* **Requirement**: In your copy, repeat each record exactly and include no pictures.

* **Provided data**:
--- --- ---
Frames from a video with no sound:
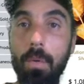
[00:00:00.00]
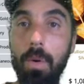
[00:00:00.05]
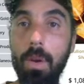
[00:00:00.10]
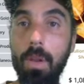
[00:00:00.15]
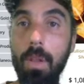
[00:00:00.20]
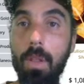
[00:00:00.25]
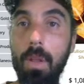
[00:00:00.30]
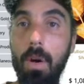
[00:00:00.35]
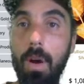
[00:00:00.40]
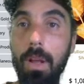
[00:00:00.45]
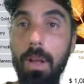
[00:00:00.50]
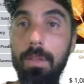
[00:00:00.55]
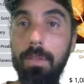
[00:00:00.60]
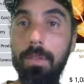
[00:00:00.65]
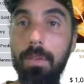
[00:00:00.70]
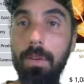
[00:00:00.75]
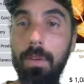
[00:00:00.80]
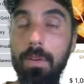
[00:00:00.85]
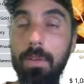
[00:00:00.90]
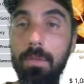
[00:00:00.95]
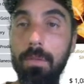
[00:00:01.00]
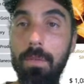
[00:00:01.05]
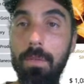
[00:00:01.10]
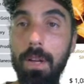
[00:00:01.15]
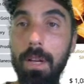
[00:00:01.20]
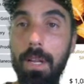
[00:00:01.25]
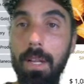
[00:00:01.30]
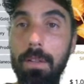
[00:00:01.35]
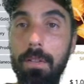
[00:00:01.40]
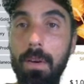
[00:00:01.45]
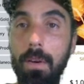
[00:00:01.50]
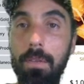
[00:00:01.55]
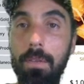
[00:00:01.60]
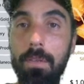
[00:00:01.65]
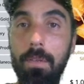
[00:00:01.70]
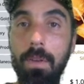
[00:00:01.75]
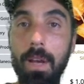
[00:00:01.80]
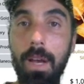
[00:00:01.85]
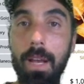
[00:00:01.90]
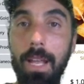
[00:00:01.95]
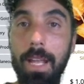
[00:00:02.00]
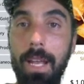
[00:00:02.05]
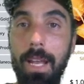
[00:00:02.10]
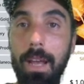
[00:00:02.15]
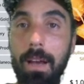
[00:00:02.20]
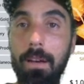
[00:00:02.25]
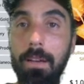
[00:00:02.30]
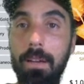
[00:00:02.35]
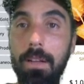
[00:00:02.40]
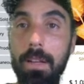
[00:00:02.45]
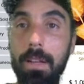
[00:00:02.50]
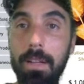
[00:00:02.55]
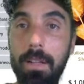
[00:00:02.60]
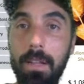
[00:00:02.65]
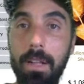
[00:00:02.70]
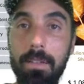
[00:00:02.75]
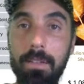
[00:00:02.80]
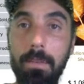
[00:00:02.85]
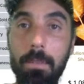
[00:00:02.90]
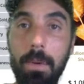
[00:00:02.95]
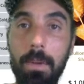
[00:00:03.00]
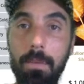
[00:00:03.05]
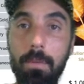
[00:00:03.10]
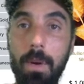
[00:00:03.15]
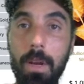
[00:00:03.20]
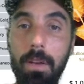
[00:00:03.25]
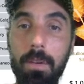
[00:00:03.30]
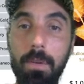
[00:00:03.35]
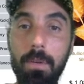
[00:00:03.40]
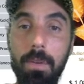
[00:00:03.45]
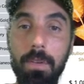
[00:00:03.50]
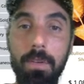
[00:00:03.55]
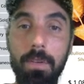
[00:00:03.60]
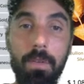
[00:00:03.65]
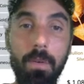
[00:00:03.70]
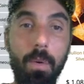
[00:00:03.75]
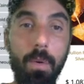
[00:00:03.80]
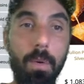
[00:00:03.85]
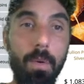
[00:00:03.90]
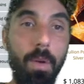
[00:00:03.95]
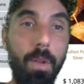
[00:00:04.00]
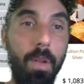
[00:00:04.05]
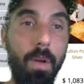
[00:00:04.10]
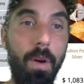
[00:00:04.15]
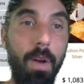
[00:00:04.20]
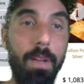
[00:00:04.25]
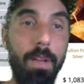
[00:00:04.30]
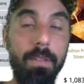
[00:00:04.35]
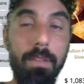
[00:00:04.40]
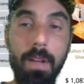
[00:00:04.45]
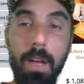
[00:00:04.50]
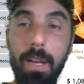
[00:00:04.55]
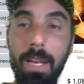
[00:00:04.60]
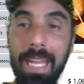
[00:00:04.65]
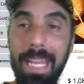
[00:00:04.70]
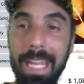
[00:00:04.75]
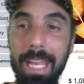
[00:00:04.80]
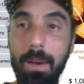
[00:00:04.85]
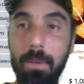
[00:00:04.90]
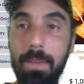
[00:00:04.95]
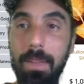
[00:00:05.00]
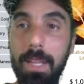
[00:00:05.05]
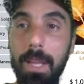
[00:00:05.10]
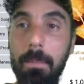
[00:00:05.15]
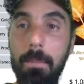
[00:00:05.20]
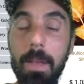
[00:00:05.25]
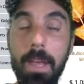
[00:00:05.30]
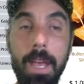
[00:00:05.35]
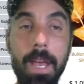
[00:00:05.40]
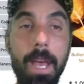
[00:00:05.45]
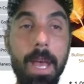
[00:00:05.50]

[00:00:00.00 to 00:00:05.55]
online. So really, those who can't get out, that's the best way to do it. It's just order online, start an account with them.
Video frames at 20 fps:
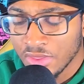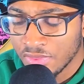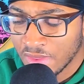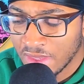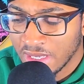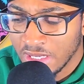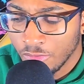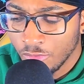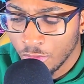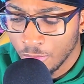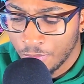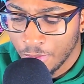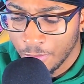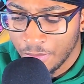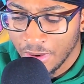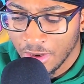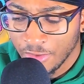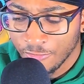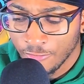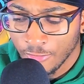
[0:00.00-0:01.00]
that he would
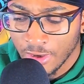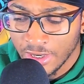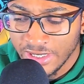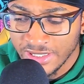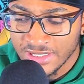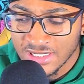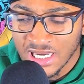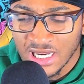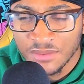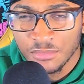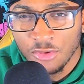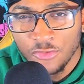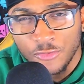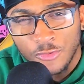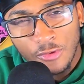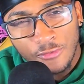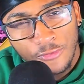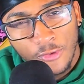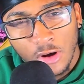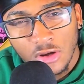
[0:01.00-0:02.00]
prepare for any type of
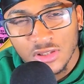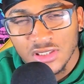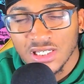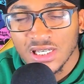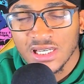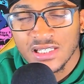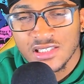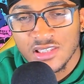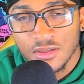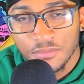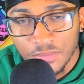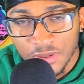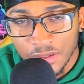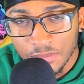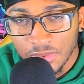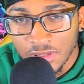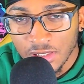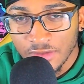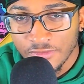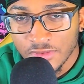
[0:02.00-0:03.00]
revolt against the
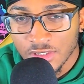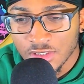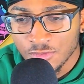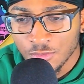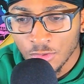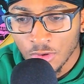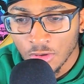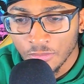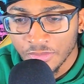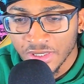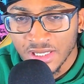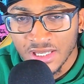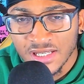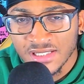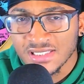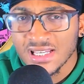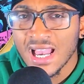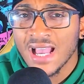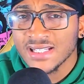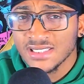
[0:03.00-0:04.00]
people of this world,
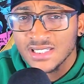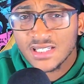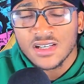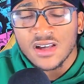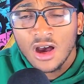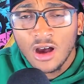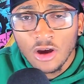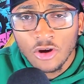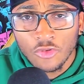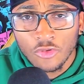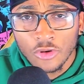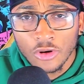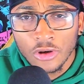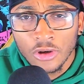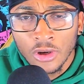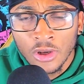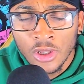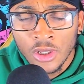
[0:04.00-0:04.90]
because as a conqueror,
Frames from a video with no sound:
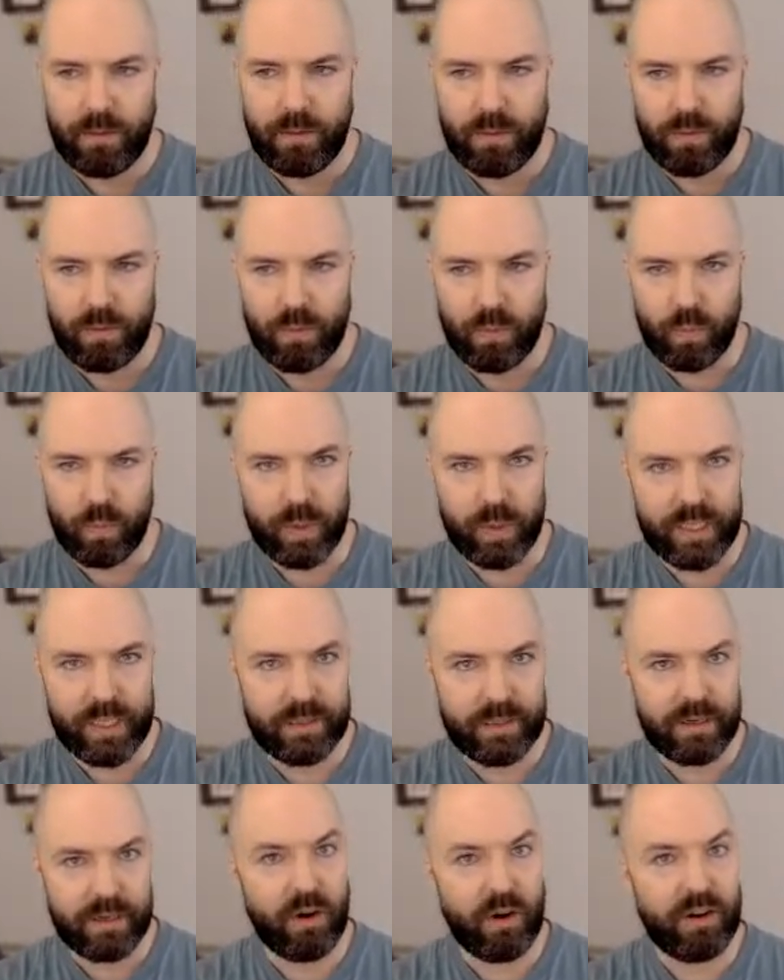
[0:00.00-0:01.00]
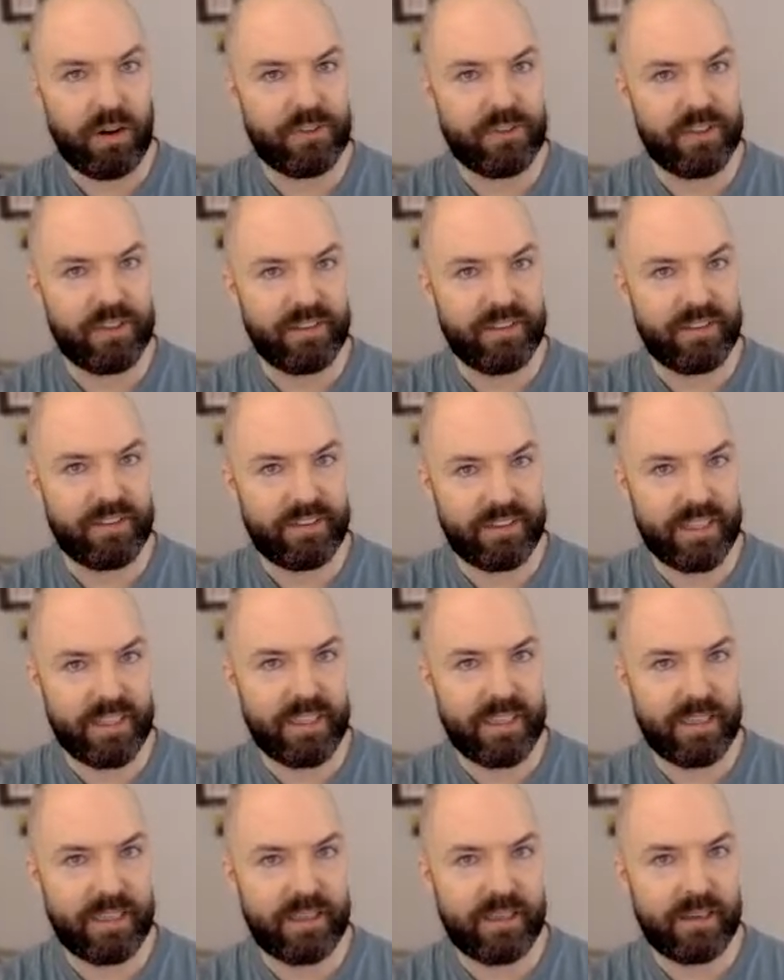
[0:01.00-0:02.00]
We often
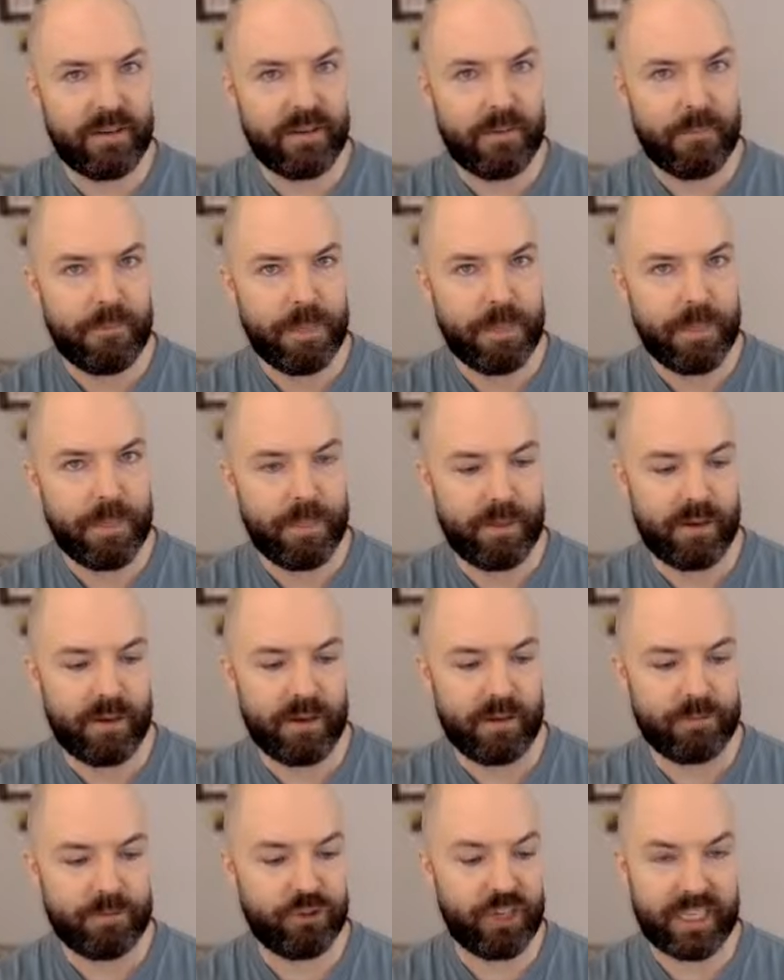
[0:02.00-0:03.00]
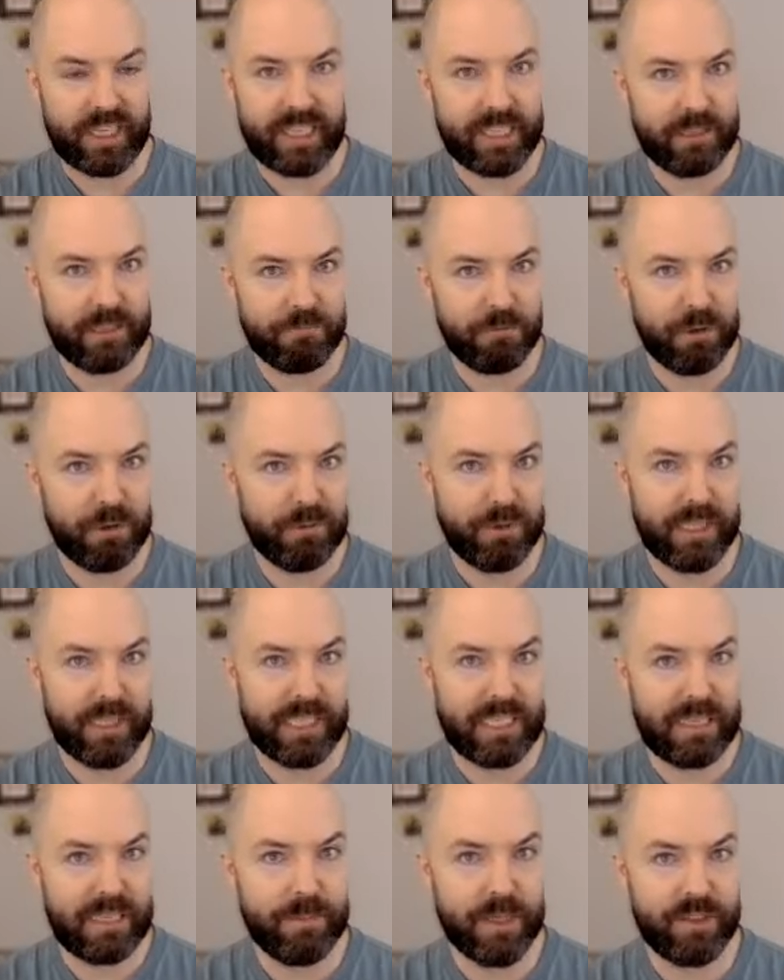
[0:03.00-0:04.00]
see the checking and rereading
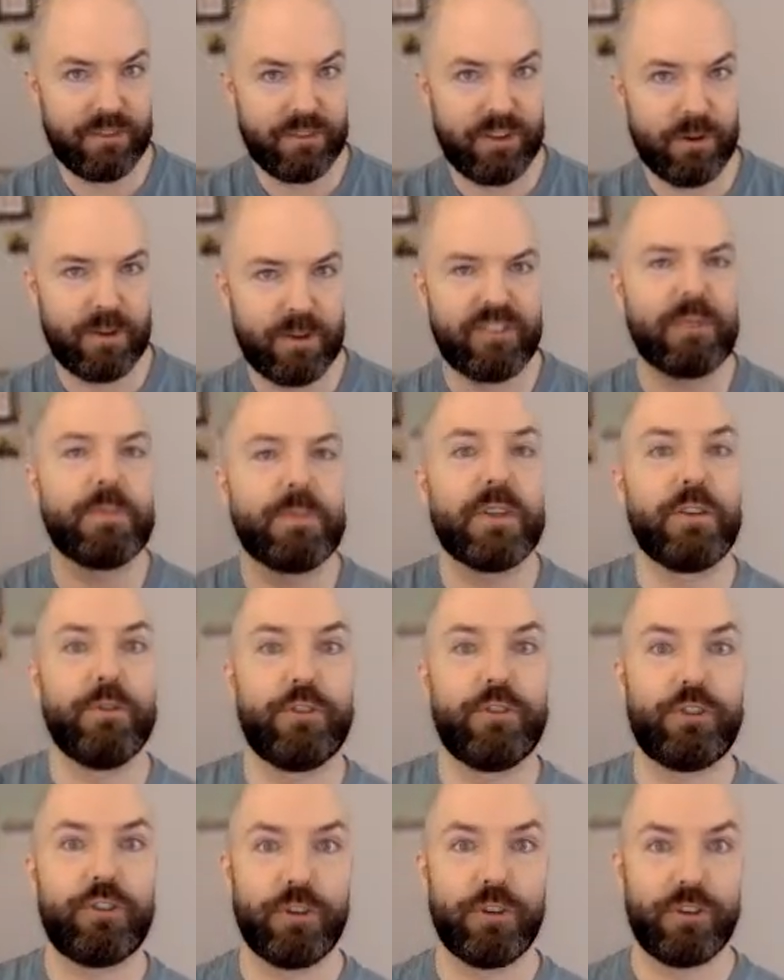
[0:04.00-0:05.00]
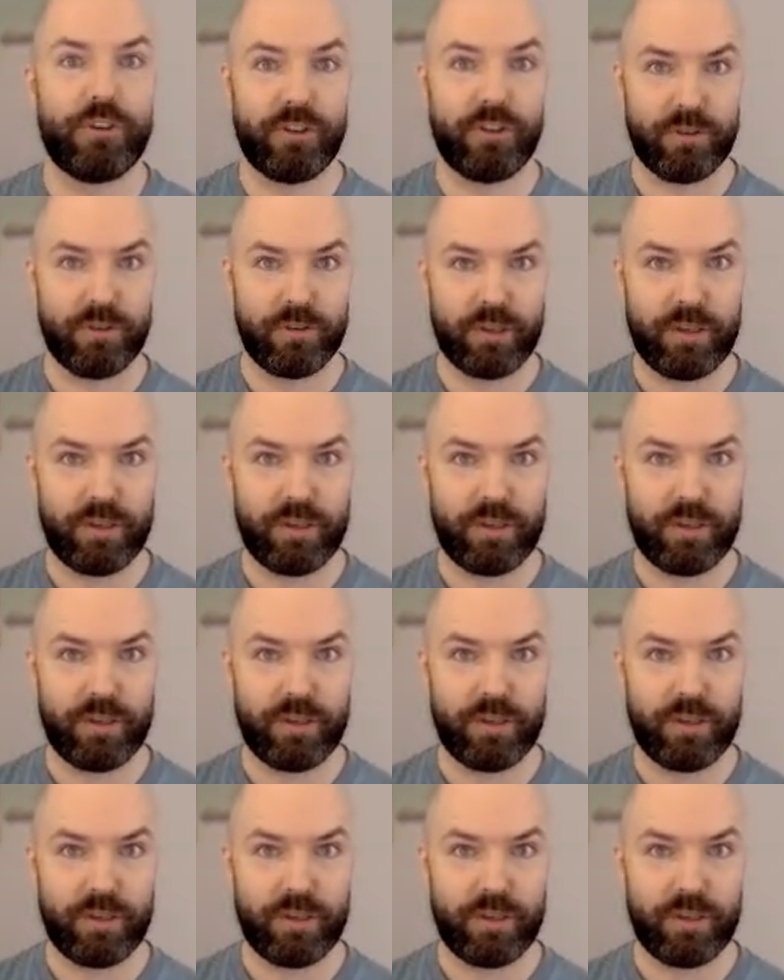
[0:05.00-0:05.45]
emails, though, as something you should do.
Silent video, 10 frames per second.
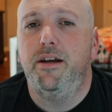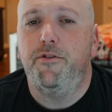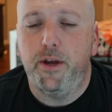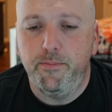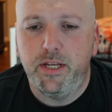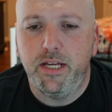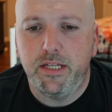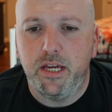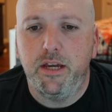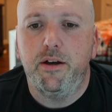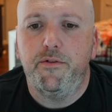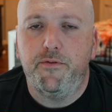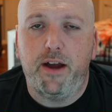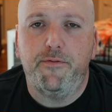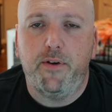
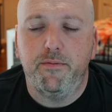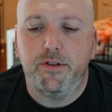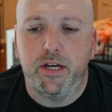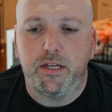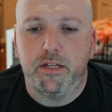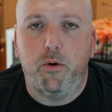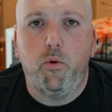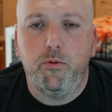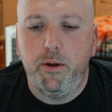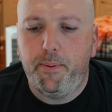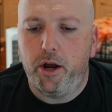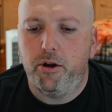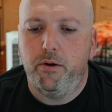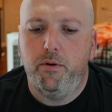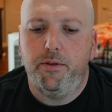MTZ556. Now, what are we pairing
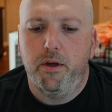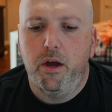it with?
--- --- ---
* **Exercise result**:
Frames from a video with no sound:
[00:00:00.00]
[00:00:00.05]
[00:00:00.10]
[00:00:00.15]
[00:00:00.20]
[00:00:00.25]
[00:00:00.30]
[00:00:00.35]
[00:00:00.40]
[00:00:00.45]
[00:00:00.50]
[00:00:00.55]
[00:00:00.60]
[00:00:00.65]
[00:00:00.70]
[00:00:00.75]
[00:00:00.80]
[00:00:00.85]
[00:00:00.90]
[00:00:00.95]
[00:00:01.00]
[00:00:01.05]
[00:00:01.10]
[00:00:01.15]
[00:00:01.20]
[00:00:01.25]
[00:00:01.30]
[00:00:01.35]
[00:00:01.40]
[00:00:01.45]
[00:00:01.50]
[00:00:01.55]
[00:00:01.60]
[00:00:01.65]
[00:00:01.70]
[00:00:01.75]
[00:00:01.80]
[00:00:01.85]
[00:00:01.90]
[00:00:01.95]
[00:00:02.00]
[00:00:02.05]
[00:00:02.10]
[00:00:02.15]
[00:00:02.20]
[00:00:02.25]
[00:00:02.30]
[00:00:02.35]
[00:00:02.40]
[00:00:02.45]
[00:00:02.50]
[00:00:02.55]
[00:00:02.60]
[00:00:02.65]
[00:00:02.70]
[00:00:02.75]
[00:00:02.80]
[00:00:02.85]
[00:00:02.90]
[00:00:02.95]
[00:00:03.00]
[00:00:03.05]
[00:00:03.10]
[00:00:03.15]
[00:00:03.20]
[00:00:03.25]
[00:00:03.30]
[00:00:03.35]
[00:00:03.40]
[00:00:03.45]
[00:00:03.50]
[00:00:03.55]
[00:00:03.60]
[00:00:03.65]
[00:00:03.70]
[00:00:03.75]
[00:00:03.80]
[00:00:03.85]
[00:00:03.90]
[00:00:03.95]
[00:00:04.00]
[00:00:04.05]
[00:00:04.10]
[00:00:04.15]
[00:00:04.20]
[00:00:04.25]
[00:00:04.30]
[00:00:04.35]
[00:00:04.40]
[00:00:04.45]
[00:00:04.50]
[00:00:04.55]
[00:00:04.60]
[00:00:04.65]
[00:00:04.70]
[00:00:04.75]
[00:00:04.80]
[00:00:04.85]
[00:00:04.90]
[00:00:04.95]
[00:00:05.00]
[00:00:05.05]
[00:00:05.10]
[00:00:05.15]
[00:00:05.20]
[00:00:05.25]
[00:00:05.30]
[00:00:05.35]
[00:00:05.40]
[00:00:05.45]
[00:00:05.50]

[00:00:00.00 to 00:00:05.55]
online. So really, those who can't get out, that's the best way to do it. It's just order online, start an account with them.
Video frames at 20 fps:
[0:00.00-0:01.00]
that he would
[0:01.00-0:02.00]
prepare for any type of
[0:02.00-0:03.00]
revolt against the
[0:03.00-0:04.00]
people of this world,
[0:04.00-0:04.90]
because as a conqueror,
Frames from a video with no sound:
[0:00.00-0:01.00]
[0:01.00-0:02.00]
We often
[0:02.00-0:03.00]
[0:03.00-0:04.00]
see the checking and rereading
[0:04.00-0:05.00]
[0:05.00-0:05.45]
emails, though, as something you should do.
Silent video, 10 frames per second.
MTZ556. Now, what are we pairing
it with?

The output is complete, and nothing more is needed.